Ein ganz grosses Thema ist gegenwärtig die Hungersnot in Ostafrika. Wenn wir die menschlichen Einflüsse abziehen, so bleibt die Klimaveränderung als Ursache. Wir reden uns hierzulande die Köpfe heiss über eine CO2-Abgabe. In Afrika herrscht die Dürre und die Menschen sterben.

Spielen auch die Medien als Berichterstatter eine Rolle?

Ja, sicher.  Unsere Medien haben im Zuge der Sparmassnahmen die Zahl der Auslandkorrespondenten reduziert. Das betrifft natürlich auch unsere Arbeit, die Berichterstattung über unsere Einsätze weltweit. Wir sind ja nicht allein in diesem Feld. Wir arbeiten mit anderen Hilfswerken, auch mit staatlichen Stellen, national und international zusammen.

Alle sind auf Akzeptanz und Verständnis für ihre Bemühungen angewiesen.

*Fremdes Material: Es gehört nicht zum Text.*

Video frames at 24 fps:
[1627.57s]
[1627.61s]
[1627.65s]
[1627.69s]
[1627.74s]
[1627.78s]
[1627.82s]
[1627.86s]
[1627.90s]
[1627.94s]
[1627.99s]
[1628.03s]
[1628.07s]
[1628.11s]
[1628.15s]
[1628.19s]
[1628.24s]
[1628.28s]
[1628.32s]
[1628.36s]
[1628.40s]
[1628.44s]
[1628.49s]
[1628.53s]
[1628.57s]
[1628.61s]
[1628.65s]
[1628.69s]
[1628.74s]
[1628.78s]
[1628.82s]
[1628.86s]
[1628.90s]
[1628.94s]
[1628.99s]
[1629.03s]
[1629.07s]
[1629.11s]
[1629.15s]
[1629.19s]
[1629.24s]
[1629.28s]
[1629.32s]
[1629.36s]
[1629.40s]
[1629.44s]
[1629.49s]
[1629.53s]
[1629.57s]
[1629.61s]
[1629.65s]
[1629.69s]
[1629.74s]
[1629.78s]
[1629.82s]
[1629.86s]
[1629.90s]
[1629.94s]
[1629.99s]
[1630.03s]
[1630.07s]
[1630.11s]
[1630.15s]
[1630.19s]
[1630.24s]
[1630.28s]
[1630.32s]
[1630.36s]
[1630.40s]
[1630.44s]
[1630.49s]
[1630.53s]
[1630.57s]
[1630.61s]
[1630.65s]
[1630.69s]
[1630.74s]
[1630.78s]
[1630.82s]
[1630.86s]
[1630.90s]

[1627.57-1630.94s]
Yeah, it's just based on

Wir waren ja beide im Nationalrat, einige Jahre lang gleichzeitig. Ich erinnere mich daran, dass  bei der Arbeit an Gesetzen Begriffe wie „familientauglich“, „enkeltauglich“ aufkamen.

Verstehe ich Sie richtig, dass Sie dafür plädieren, dass all unser Handeln  „afrikatauglich“ oder noch besser „welttauglich“ sein müsste?

Das ist ein Anspruch, der uns überfordert. Aber so müsste es in der Tat sein! Und bei Caritas-Schweiz bemühen wir uns jeden Tag darum, dem so weit es in unseren Möglichkeiten liegt, gerecht zu werden.

Herr Fasel, ich danke Ihnen für das Gespräch.